Saved entries
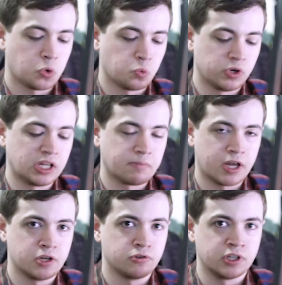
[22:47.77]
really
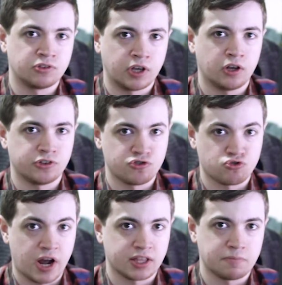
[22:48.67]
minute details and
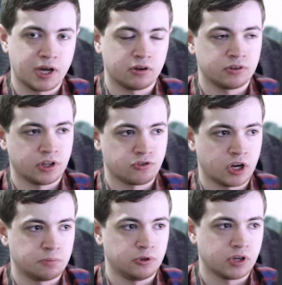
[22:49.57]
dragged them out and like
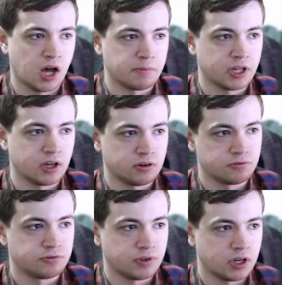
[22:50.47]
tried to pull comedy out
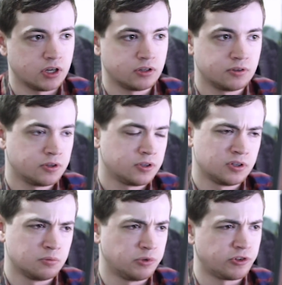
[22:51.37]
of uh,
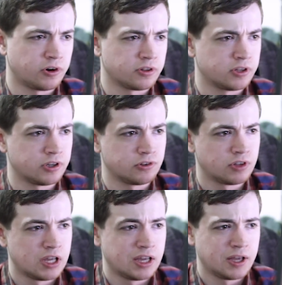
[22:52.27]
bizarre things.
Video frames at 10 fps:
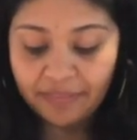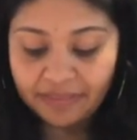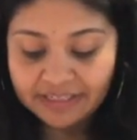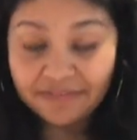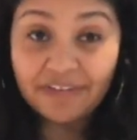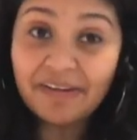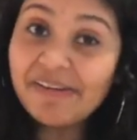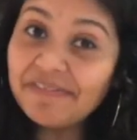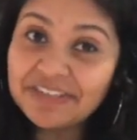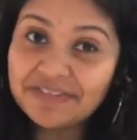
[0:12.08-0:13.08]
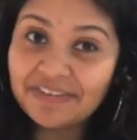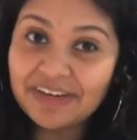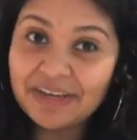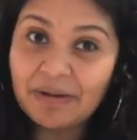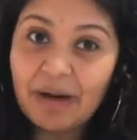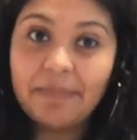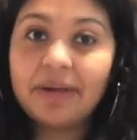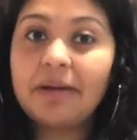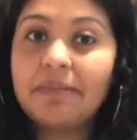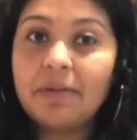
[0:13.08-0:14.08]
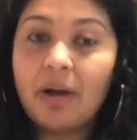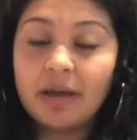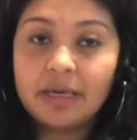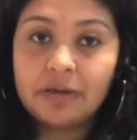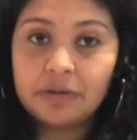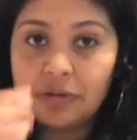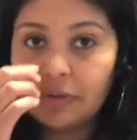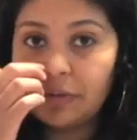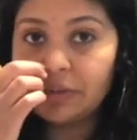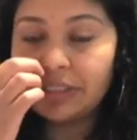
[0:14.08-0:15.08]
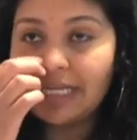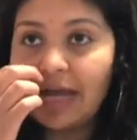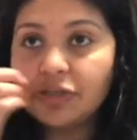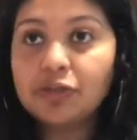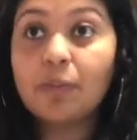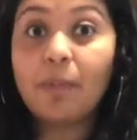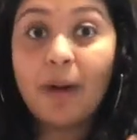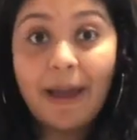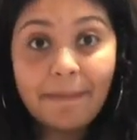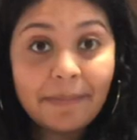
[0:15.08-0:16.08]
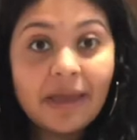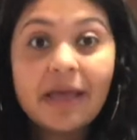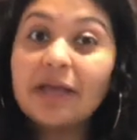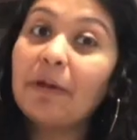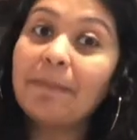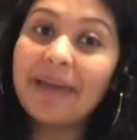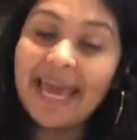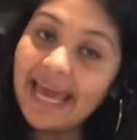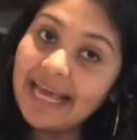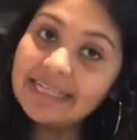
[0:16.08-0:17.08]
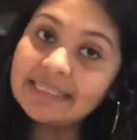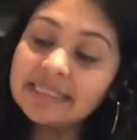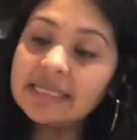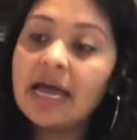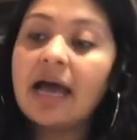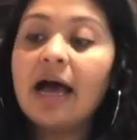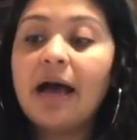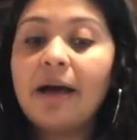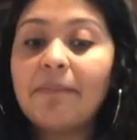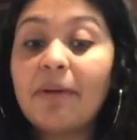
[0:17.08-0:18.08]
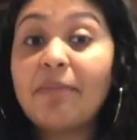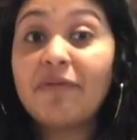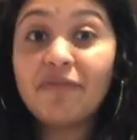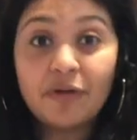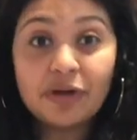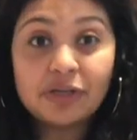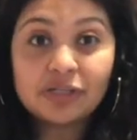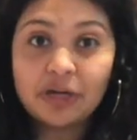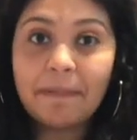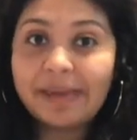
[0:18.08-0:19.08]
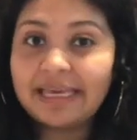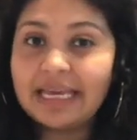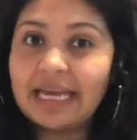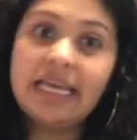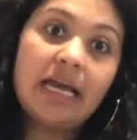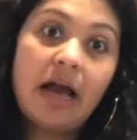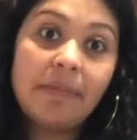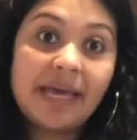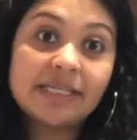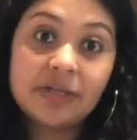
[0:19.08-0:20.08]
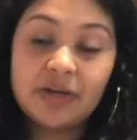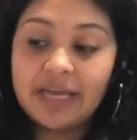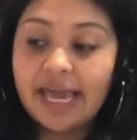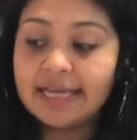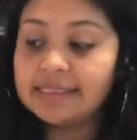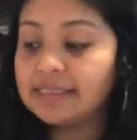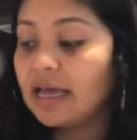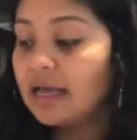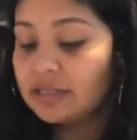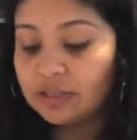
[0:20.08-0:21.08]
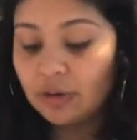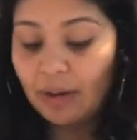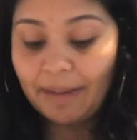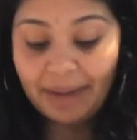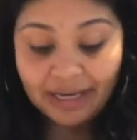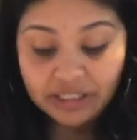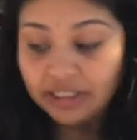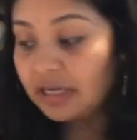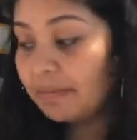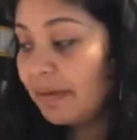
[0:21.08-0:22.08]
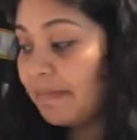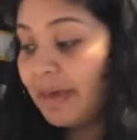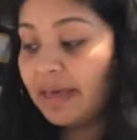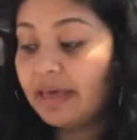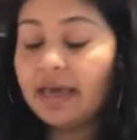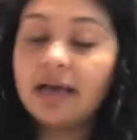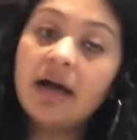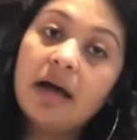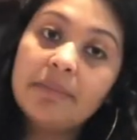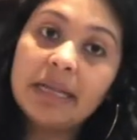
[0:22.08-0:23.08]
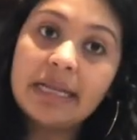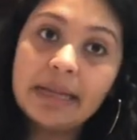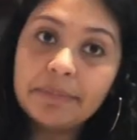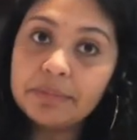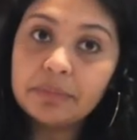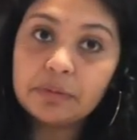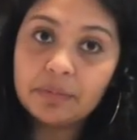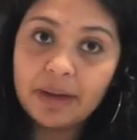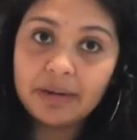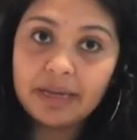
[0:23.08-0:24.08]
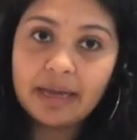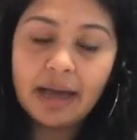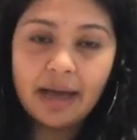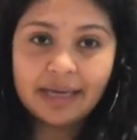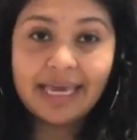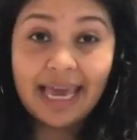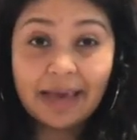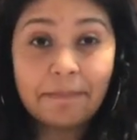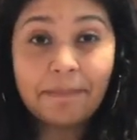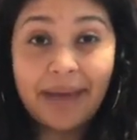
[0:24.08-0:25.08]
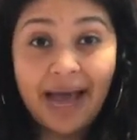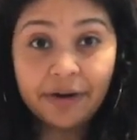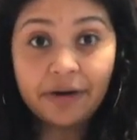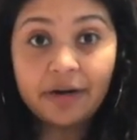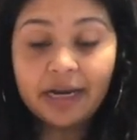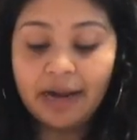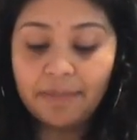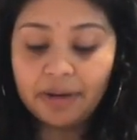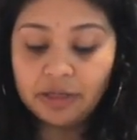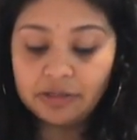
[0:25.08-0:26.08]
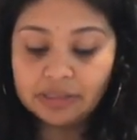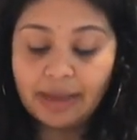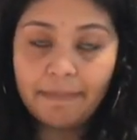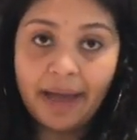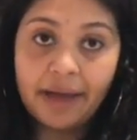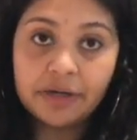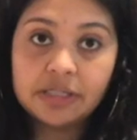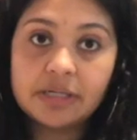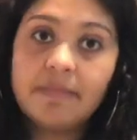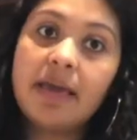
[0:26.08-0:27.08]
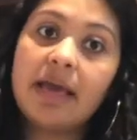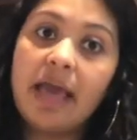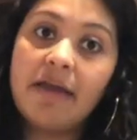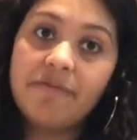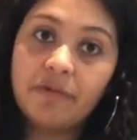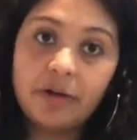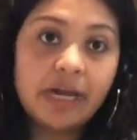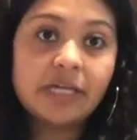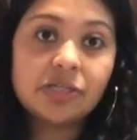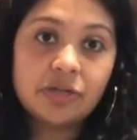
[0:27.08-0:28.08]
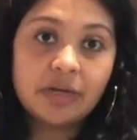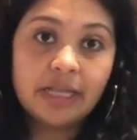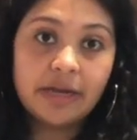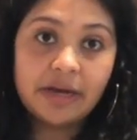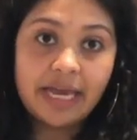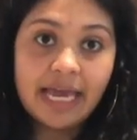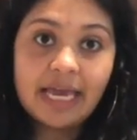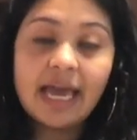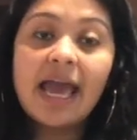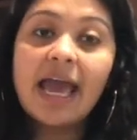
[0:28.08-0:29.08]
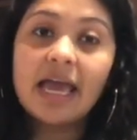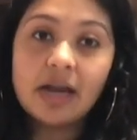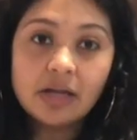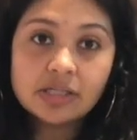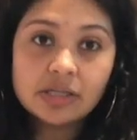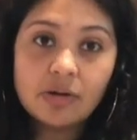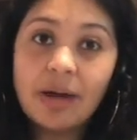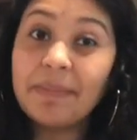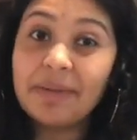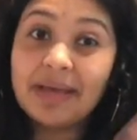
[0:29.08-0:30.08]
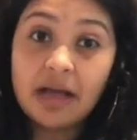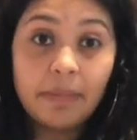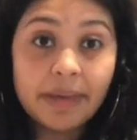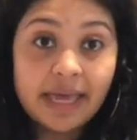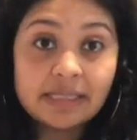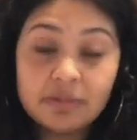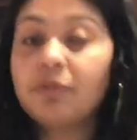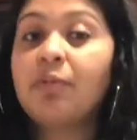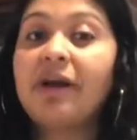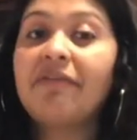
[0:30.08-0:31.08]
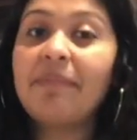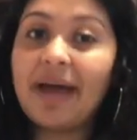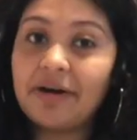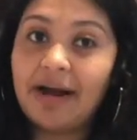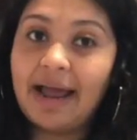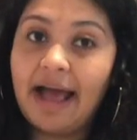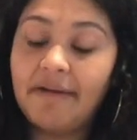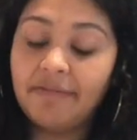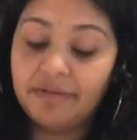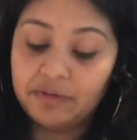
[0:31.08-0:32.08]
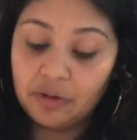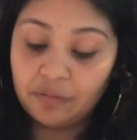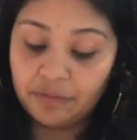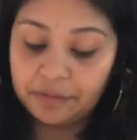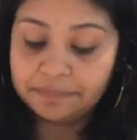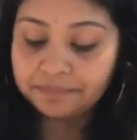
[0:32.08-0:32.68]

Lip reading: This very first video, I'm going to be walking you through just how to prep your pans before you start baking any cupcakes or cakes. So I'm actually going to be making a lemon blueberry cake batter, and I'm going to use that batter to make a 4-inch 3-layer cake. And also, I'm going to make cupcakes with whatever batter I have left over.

-- Exercise instructions --
Where the line containing "[0:24.08-0:25.08]" appears above, start there and set down each line exactly through the last line of the data; leave out every picture.

-- Your solution --
[0:24.08-0:25.08]
[0:25.08-0:26.08]
[0:26.08-0:27.08]
[0:27.08-0:28.08]
[0:28.08-0:29.08]
[0:29.08-0:30.08]
[0:30.08-0:31.08]
[0:31.08-0:32.08]
[0:32.08-0:32.68]

Lip reading: This very first video, I'm going to be walking you through just how to prep your pans before you start baking any cupcakes or cakes. So I'm actually going to be making a lemon blueberry cake batter, and I'm going to use that batter to make a 4-inch 3-layer cake. And also, I'm going to make cupcakes with whatever batter I have left over.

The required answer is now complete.